To apply the force to the electrical component 240 in the direction 201, the insulating housing 210 is elongated in the direction 203, and the plug 250 is inserted into the insulating housing 210 by stretching the housing 210 in the direction 203 and over the projection 254 of the plug 250. After the force is removed, the insulating housing 210 contracts in the direction 201, and the projection 254 becomes seated in the groove 220. However, the positioning of the groove 220 is such that even after the housing 210 contracts in the direction 201 and the projection 254 is seated in the groove, the housing 210 remains elongated as compared to the original, resting state of the insulating housing 210 (a state prior to any elongating force being applied in the direction 203). Because the portion 216 remains somewhat elongated, the portion 216 also continues to experience an opposing compressive effect, resulting in the groove wall 224 applying the force F to the projection 254 in the direction 201. The force F on the projection 254 is such that the electrical component 240 operates properly without additional longitudinal compression mechanisms. The force F may be, for example, 35 pounds (155 Newtons) or greater.

To ensure that the force F is sufficiently large, a portion of the housing between the contact assembly 260 and the groove wall 224 (labeled as 216) may be elongated by, for example, 25% more than the resting state of this portion of the housing.
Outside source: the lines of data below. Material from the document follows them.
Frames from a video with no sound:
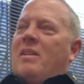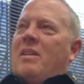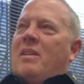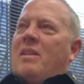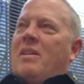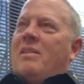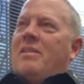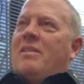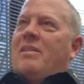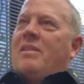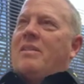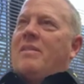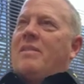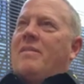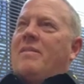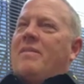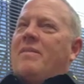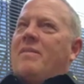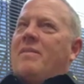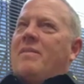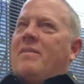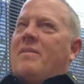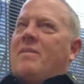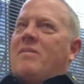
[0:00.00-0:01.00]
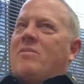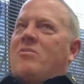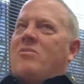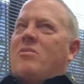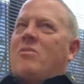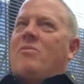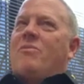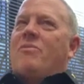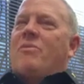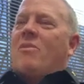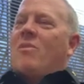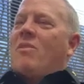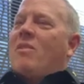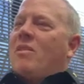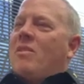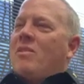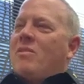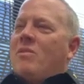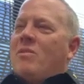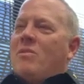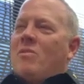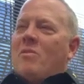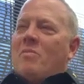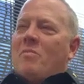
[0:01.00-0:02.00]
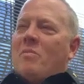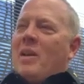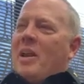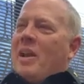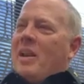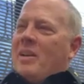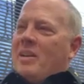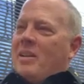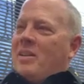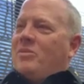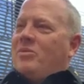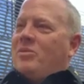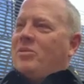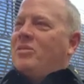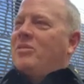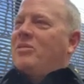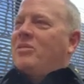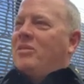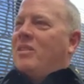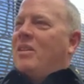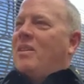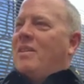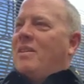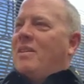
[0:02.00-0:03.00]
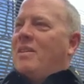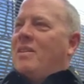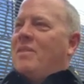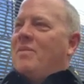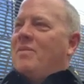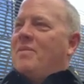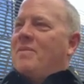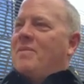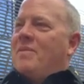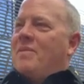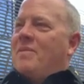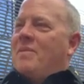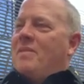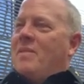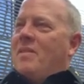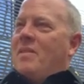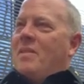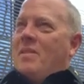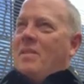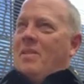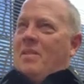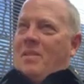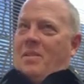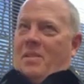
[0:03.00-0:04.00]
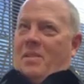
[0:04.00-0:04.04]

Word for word: And uh, so far, you do a magnificent job. Mm -hmm.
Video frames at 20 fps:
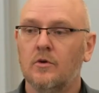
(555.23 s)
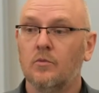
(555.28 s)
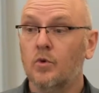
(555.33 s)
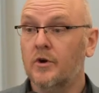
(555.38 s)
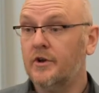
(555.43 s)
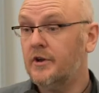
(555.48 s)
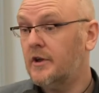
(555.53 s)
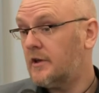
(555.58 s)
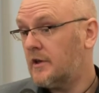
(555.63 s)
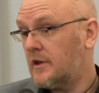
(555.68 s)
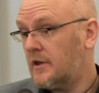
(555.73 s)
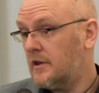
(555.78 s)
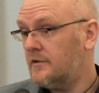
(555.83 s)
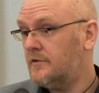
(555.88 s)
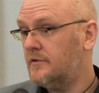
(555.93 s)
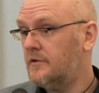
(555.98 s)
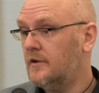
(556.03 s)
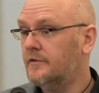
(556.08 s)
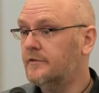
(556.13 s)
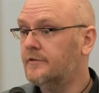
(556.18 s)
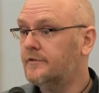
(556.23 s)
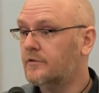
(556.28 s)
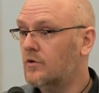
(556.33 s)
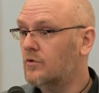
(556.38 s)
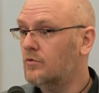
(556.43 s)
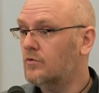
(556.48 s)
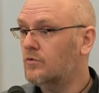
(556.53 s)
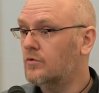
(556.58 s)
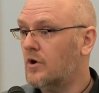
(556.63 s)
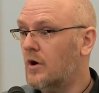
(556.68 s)
when a kid in
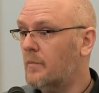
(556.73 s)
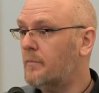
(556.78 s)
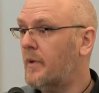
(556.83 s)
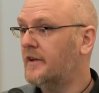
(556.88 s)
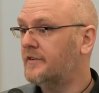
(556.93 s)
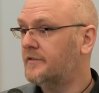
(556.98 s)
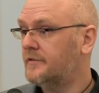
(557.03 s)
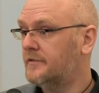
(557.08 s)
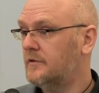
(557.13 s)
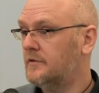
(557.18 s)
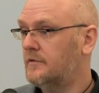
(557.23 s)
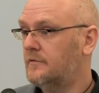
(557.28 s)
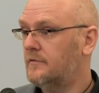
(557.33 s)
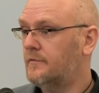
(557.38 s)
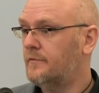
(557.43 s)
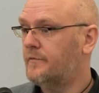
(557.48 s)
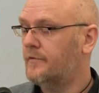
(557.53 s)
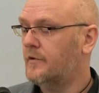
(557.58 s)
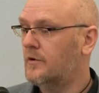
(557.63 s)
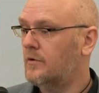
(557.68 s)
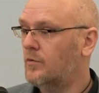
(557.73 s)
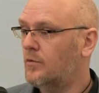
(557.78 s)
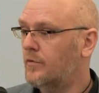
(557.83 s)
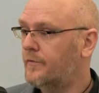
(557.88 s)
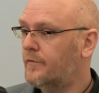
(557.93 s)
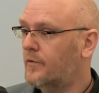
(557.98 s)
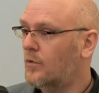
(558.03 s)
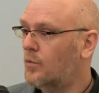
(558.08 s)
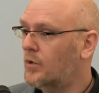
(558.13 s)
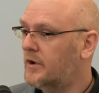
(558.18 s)
school got busted
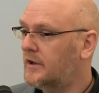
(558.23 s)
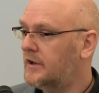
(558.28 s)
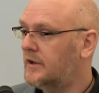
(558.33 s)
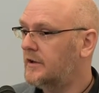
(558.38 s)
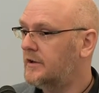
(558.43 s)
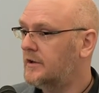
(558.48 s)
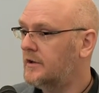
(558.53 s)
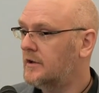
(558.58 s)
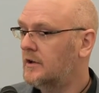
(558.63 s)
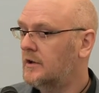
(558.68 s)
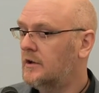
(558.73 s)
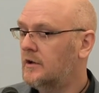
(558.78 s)
for weed,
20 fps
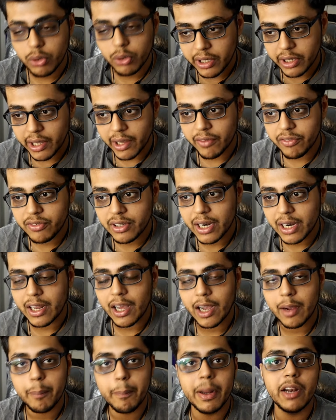to give Ten
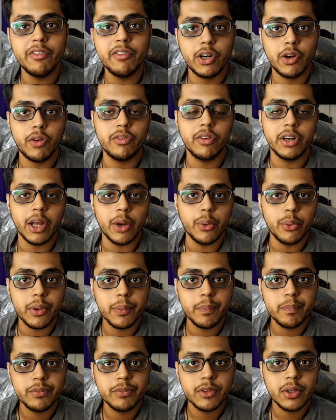Hag benefit of the doubt.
In other words, the portion 216 of the housing remains elongated by 25% than its original, resting state after the electrical connector 205 is assembled and while the electrical connector 205 is in use. In other examples, the portion 216 may be elongated between 10% and 30% more than the resting state during use.
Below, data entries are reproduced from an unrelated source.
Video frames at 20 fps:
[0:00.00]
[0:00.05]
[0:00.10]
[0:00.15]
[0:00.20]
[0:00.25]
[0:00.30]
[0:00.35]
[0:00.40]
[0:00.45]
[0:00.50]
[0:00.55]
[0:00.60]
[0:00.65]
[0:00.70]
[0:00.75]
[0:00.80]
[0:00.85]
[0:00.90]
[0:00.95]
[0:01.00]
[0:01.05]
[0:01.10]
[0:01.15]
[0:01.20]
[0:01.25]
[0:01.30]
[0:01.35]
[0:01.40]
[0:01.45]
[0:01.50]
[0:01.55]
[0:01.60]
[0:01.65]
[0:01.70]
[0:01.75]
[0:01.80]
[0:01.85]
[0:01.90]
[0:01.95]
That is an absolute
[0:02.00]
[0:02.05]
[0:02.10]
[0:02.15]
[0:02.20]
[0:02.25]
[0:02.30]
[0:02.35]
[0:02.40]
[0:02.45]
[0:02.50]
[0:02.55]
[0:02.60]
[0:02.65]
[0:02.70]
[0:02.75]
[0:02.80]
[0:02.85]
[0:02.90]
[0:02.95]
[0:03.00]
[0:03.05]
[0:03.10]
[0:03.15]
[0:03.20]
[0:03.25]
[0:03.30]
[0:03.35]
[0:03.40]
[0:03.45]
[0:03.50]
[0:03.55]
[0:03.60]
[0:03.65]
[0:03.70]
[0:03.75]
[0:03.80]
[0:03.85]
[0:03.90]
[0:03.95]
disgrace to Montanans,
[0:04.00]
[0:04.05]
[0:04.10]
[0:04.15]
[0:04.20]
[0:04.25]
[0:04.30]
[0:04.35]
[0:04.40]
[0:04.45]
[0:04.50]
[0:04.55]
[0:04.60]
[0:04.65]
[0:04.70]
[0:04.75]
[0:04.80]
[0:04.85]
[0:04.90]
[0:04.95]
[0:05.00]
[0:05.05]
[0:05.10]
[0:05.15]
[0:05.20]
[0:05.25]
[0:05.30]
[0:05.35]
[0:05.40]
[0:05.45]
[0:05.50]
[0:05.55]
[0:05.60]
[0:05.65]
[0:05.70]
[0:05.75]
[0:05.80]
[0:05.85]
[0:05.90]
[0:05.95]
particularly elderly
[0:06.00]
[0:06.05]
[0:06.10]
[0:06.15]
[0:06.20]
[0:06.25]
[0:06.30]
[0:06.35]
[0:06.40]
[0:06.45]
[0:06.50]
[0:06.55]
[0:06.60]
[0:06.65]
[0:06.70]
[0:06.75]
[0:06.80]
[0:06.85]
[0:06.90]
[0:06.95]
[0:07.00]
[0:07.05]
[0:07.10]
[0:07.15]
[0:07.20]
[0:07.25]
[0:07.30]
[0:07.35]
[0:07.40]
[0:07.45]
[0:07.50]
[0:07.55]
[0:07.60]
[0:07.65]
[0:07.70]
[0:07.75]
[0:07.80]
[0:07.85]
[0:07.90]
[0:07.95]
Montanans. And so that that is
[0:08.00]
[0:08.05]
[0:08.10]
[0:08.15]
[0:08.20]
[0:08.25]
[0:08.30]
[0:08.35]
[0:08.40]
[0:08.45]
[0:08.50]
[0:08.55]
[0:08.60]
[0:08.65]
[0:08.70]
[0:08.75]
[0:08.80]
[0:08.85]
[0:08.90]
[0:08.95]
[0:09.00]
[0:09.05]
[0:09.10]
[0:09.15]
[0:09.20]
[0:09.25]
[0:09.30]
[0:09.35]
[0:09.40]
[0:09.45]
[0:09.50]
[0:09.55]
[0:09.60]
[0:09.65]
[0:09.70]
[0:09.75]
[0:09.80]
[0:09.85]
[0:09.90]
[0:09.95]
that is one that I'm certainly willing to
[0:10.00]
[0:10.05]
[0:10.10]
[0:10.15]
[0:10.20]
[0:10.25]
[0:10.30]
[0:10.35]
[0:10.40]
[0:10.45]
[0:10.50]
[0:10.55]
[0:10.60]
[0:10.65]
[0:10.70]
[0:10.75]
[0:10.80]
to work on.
The relatively large groove depth 222 and the relatively large thickness 212 of the housing 210 allow the housing 210 to be stretched in the direction 203 and to remain sufficiently elongated after the electrical connector 205 is assembled. Having a relatively large groove depth 222 corresponds to having a large groove wall 224, thus providing a larger surface area to hold the projection 254. As compared to a design with a smaller groove depth, or no groove that extends radially outward from the cavity 230 and into the housing 210, the groove depth 222 of the electrical connector 205 results in a configuration in which the plug 250 remains in the groove 220 without falling out as the housing 210 contracts in the direction 201. Additionally, the thickness 212 of the housing 210 is relatively large such that the groove depth 222 does not extend so far into the housing 210 that the presence of the groove 220 would negatively impact the integrity (for example, the shape and/or rigidity) of the housing 210.
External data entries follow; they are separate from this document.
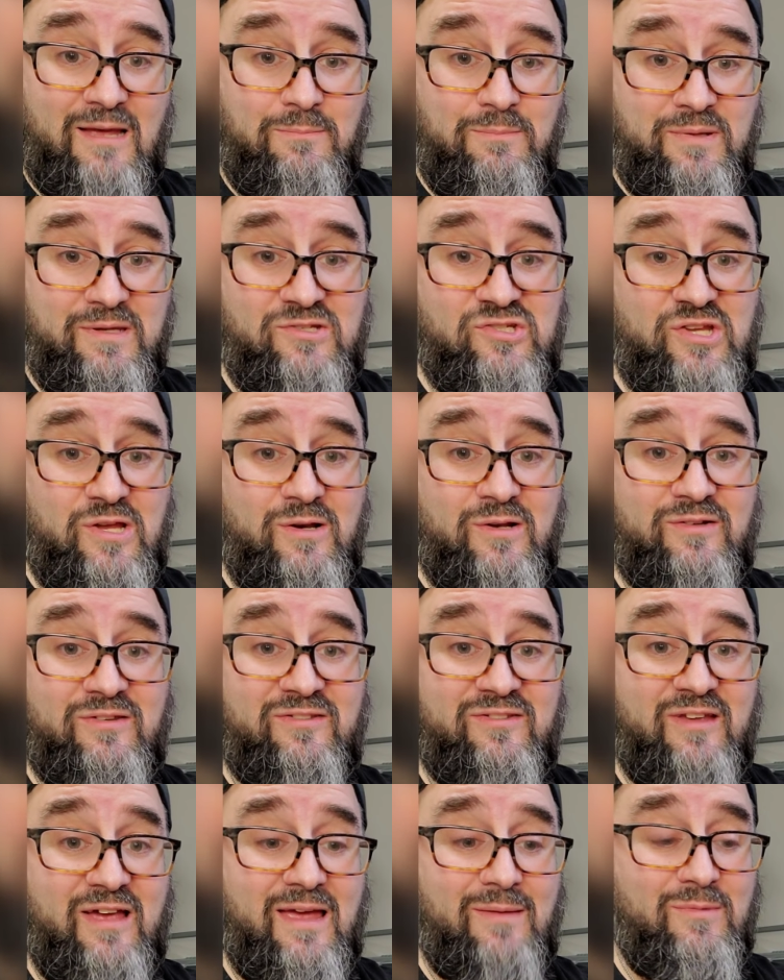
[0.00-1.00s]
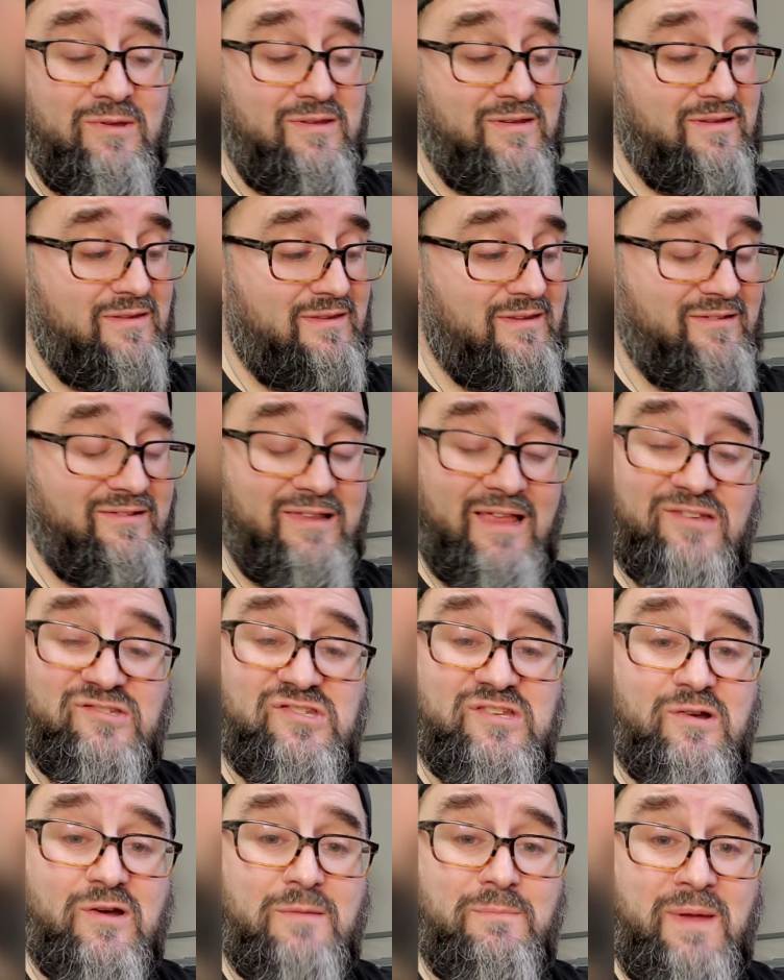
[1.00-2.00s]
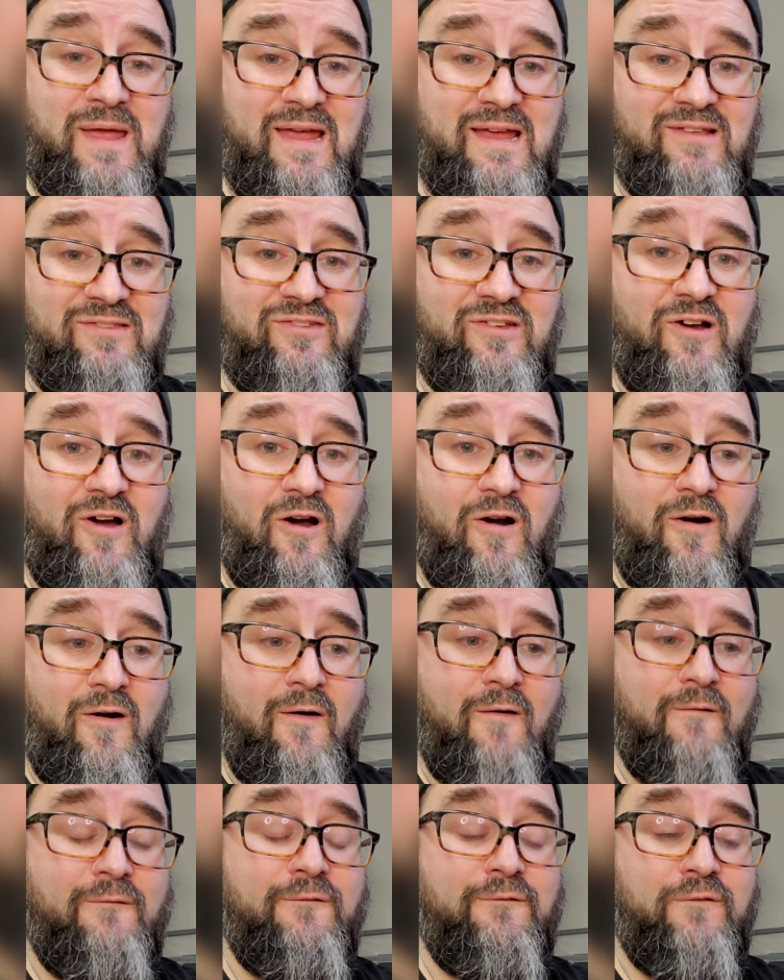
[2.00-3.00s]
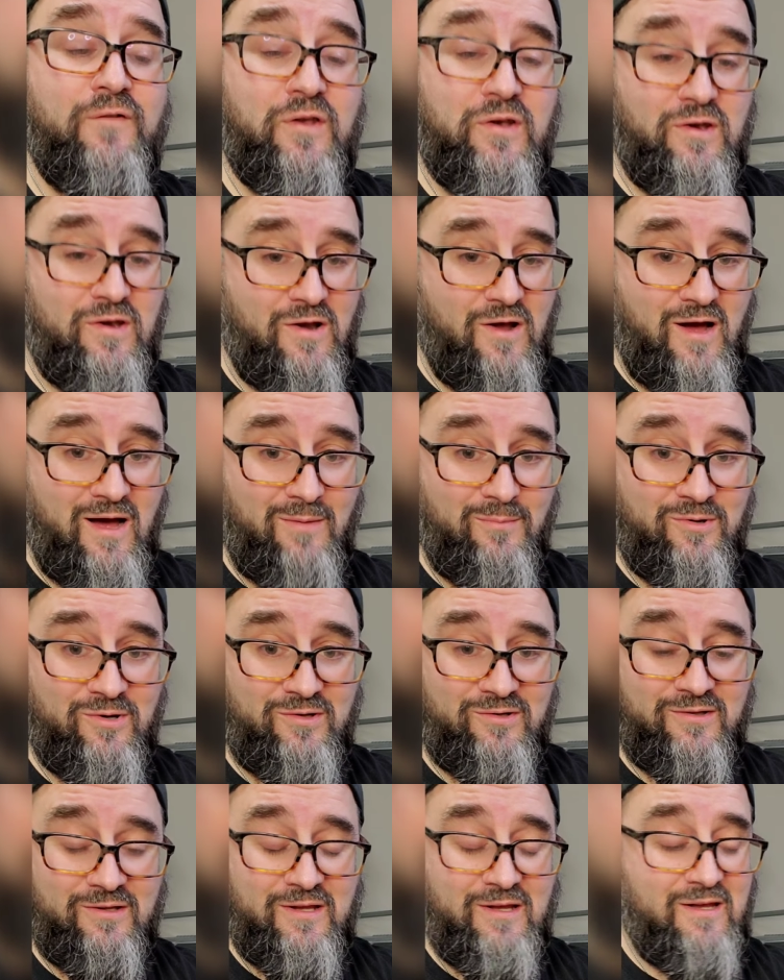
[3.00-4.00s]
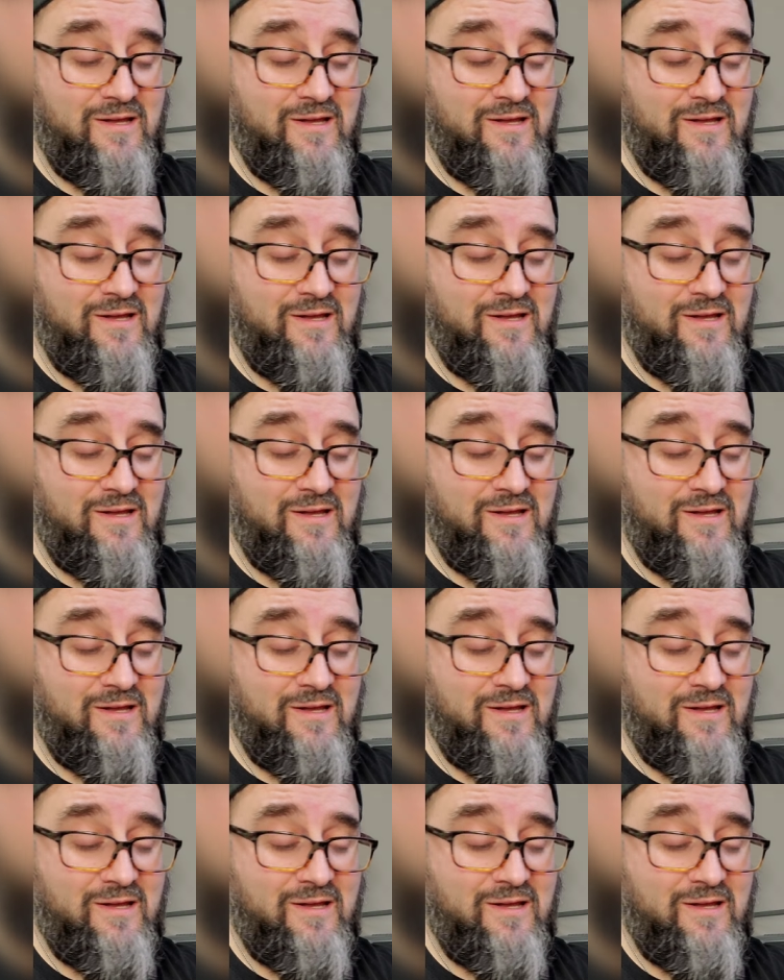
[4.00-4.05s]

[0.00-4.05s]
big shout out to Simon. These Legendary Paints are phenomenal.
To enable the insulating housing 210 and the plug 250 to apply a sufficient amount of force to the electrical component 240, the groove depth 222 and the thickness 212 are relatively large, and the ratio of the housing thickness 212 to the groove depth 222 is also relatively large. For example, the ratio of the housing thickness 212 to the groove depth 222 may be 2.6 to 3.2. The groove depth 222 may be, for example, 0.7-0.8 centimeters (cm). The insulating housing thickness 212 is at least 1.3 cm. In some implementations, the thickness 212 is between 1.3 and 2 cm. In other implementations, the thickness is between 1.95 and 2 cm, and may be, for example, 1.96 cm. The ratio of the thickness 212 of the housing 210 to the outer diameter 243 of the electrical component 240 may be, for example, between 0.5 and 0.7, between 0.58 and 0.60, or 0.59. These configurations allow the groove wall 224 to apply, for example, 35 pounds (lbs), 50 lbs or more, 70 to 200 lbs, 100 to 200 lbs, or more than 200 lbs of force on the projection 254 along the direction 201.

Additionally, the relatively large thickness 212 of the insulating housing 210 results in an insulating housing 210 that is more rigid and sturdy than a housing with a smaller thickness. The thickness 212 of the housing 210 allows the electrical connector 205 to retain its shape (with portions of the housing 210 extending along the directions 201 and 202) during use, including during over-voltage conditions during which the electrical component 240 provides a low-impedance current path. When the electrical component 240 forms a low-impedance current path, large currents (for example, currents on the order of 10,000 Amperes) pass through the electrical component 240, and plasma and hot gasses may form in the first portion 236 of the cavity 230. The plasma and hot gasses may escape from the end 206. Because the electrical connector 205 retains its shape during use, plasma and hot gasses that escape from the end 206 are directed primarily along the direction 203 (which is opposite to the direction 201). In this way, the direction of escaping plasma and hot gasses is known and fairly predictable as compared to an electrical connector that experiences substantial flexing or shape changes in which portions of the electrical connector intended to extend along different directions may instead extend along the same direction during use.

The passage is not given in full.